ABOUT THIS TASK: Leave the pictures out and reproduce all the entries word for word.

EXTRACTED ENTRIES:

====

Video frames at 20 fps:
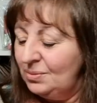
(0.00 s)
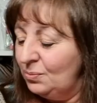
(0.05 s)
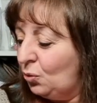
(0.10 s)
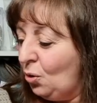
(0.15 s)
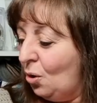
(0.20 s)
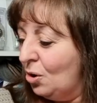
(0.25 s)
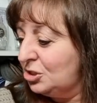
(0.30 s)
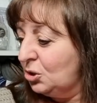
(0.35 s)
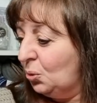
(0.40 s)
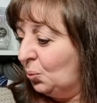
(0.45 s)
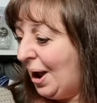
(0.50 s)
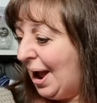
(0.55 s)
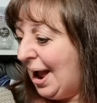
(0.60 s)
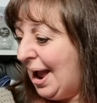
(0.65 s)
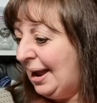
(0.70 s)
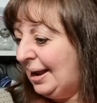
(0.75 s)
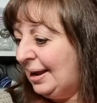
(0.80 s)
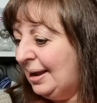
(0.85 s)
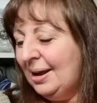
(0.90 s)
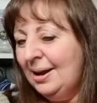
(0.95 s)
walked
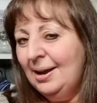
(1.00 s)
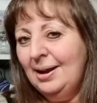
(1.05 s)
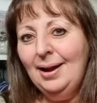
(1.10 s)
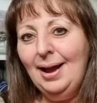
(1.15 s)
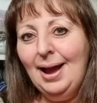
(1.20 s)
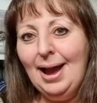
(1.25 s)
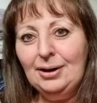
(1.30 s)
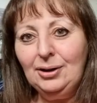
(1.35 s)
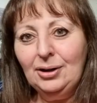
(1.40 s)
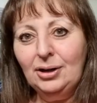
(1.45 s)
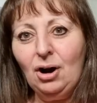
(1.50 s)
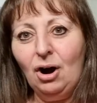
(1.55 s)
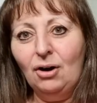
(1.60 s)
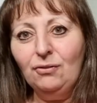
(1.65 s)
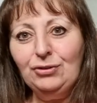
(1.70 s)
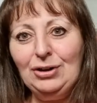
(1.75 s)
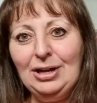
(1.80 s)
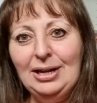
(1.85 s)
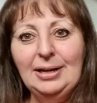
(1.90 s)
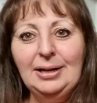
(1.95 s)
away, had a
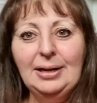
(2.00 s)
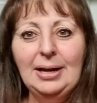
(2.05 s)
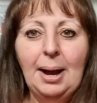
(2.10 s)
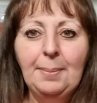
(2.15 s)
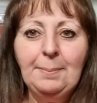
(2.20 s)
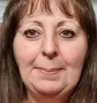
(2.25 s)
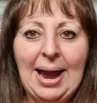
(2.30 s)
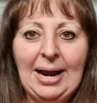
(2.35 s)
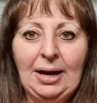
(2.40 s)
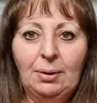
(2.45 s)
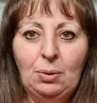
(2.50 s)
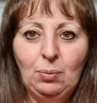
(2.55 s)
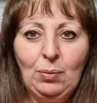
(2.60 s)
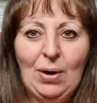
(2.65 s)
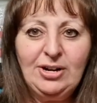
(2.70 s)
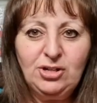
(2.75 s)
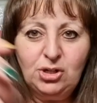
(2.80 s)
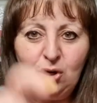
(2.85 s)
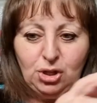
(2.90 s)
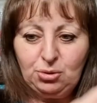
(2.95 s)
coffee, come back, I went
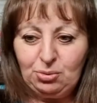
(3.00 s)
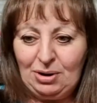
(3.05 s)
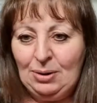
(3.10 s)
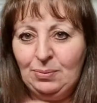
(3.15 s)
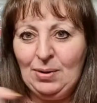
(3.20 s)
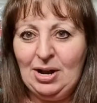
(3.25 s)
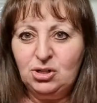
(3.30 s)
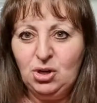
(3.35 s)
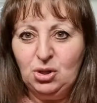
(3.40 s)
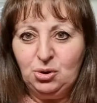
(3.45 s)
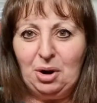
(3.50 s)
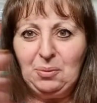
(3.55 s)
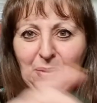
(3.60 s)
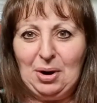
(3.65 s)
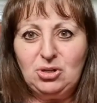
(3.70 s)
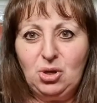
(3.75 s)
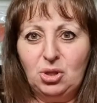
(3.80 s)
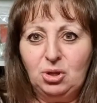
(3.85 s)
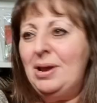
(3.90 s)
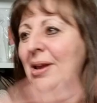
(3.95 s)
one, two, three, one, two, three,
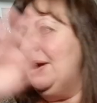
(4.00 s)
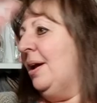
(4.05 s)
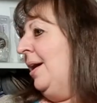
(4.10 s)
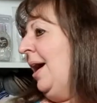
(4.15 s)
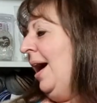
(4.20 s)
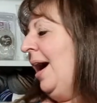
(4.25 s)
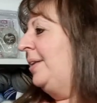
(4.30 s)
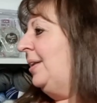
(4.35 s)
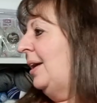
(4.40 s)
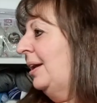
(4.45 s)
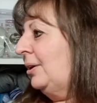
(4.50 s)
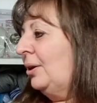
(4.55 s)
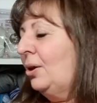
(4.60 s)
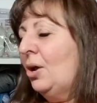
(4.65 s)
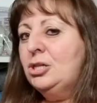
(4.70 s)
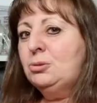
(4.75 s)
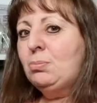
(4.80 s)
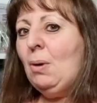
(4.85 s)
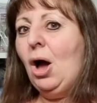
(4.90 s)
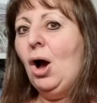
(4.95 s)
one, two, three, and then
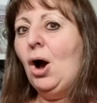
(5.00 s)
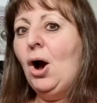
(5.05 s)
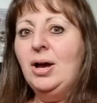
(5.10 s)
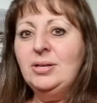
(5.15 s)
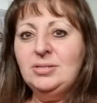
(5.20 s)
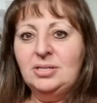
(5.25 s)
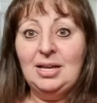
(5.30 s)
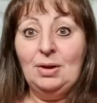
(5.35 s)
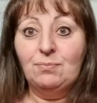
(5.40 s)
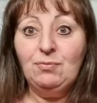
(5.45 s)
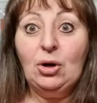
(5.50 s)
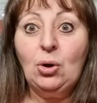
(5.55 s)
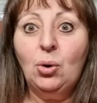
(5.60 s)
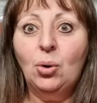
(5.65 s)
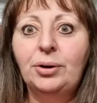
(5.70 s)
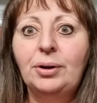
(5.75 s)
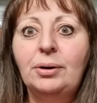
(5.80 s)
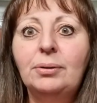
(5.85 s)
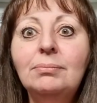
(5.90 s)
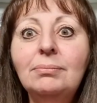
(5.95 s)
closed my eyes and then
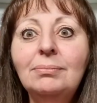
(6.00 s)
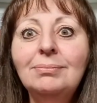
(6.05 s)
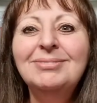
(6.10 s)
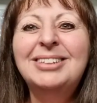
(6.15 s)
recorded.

====

ANSWER AREA:
Video frames at 20 fps:
(0.00 s)
(0.05 s)
(0.10 s)
(0.15 s)
(0.20 s)
(0.25 s)
(0.30 s)
(0.35 s)
(0.40 s)
(0.45 s)
(0.50 s)
(0.55 s)
(0.60 s)
(0.65 s)
(0.70 s)
(0.75 s)
(0.80 s)
(0.85 s)
(0.90 s)
(0.95 s)
walked
(1.00 s)
(1.05 s)
(1.10 s)
(1.15 s)
(1.20 s)
(1.25 s)
(1.30 s)
(1.35 s)
(1.40 s)
(1.45 s)
(1.50 s)
(1.55 s)
(1.60 s)
(1.65 s)
(1.70 s)
(1.75 s)
(1.80 s)
(1.85 s)
(1.90 s)
(1.95 s)
away, had a
(2.00 s)
(2.05 s)
(2.10 s)
(2.15 s)
(2.20 s)
(2.25 s)
(2.30 s)
(2.35 s)
(2.40 s)
(2.45 s)
(2.50 s)
(2.55 s)
(2.60 s)
(2.65 s)
(2.70 s)
(2.75 s)
(2.80 s)
(2.85 s)
(2.90 s)
(2.95 s)
coffee, come back, I went
(3.00 s)
(3.05 s)
(3.10 s)
(3.15 s)
(3.20 s)
(3.25 s)
(3.30 s)
(3.35 s)
(3.40 s)
(3.45 s)
(3.50 s)
(3.55 s)
(3.60 s)
(3.65 s)
(3.70 s)
(3.75 s)
(3.80 s)
(3.85 s)
(3.90 s)
(3.95 s)
one, two, three, one, two, three,
(4.00 s)
(4.05 s)
(4.10 s)
(4.15 s)
(4.20 s)
(4.25 s)
(4.30 s)
(4.35 s)
(4.40 s)
(4.45 s)
(4.50 s)
(4.55 s)
(4.60 s)
(4.65 s)
(4.70 s)
(4.75 s)
(4.80 s)
(4.85 s)
(4.90 s)
(4.95 s)
one, two, three, and then
(5.00 s)
(5.05 s)
(5.10 s)
(5.15 s)
(5.20 s)
(5.25 s)
(5.30 s)
(5.35 s)
(5.40 s)
(5.45 s)
(5.50 s)
(5.55 s)
(5.60 s)
(5.65 s)
(5.70 s)
(5.75 s)
(5.80 s)
(5.85 s)
(5.90 s)
(5.95 s)
closed my eyes and then
(6.00 s)
(6.05 s)
(6.10 s)
(6.15 s)
recorded.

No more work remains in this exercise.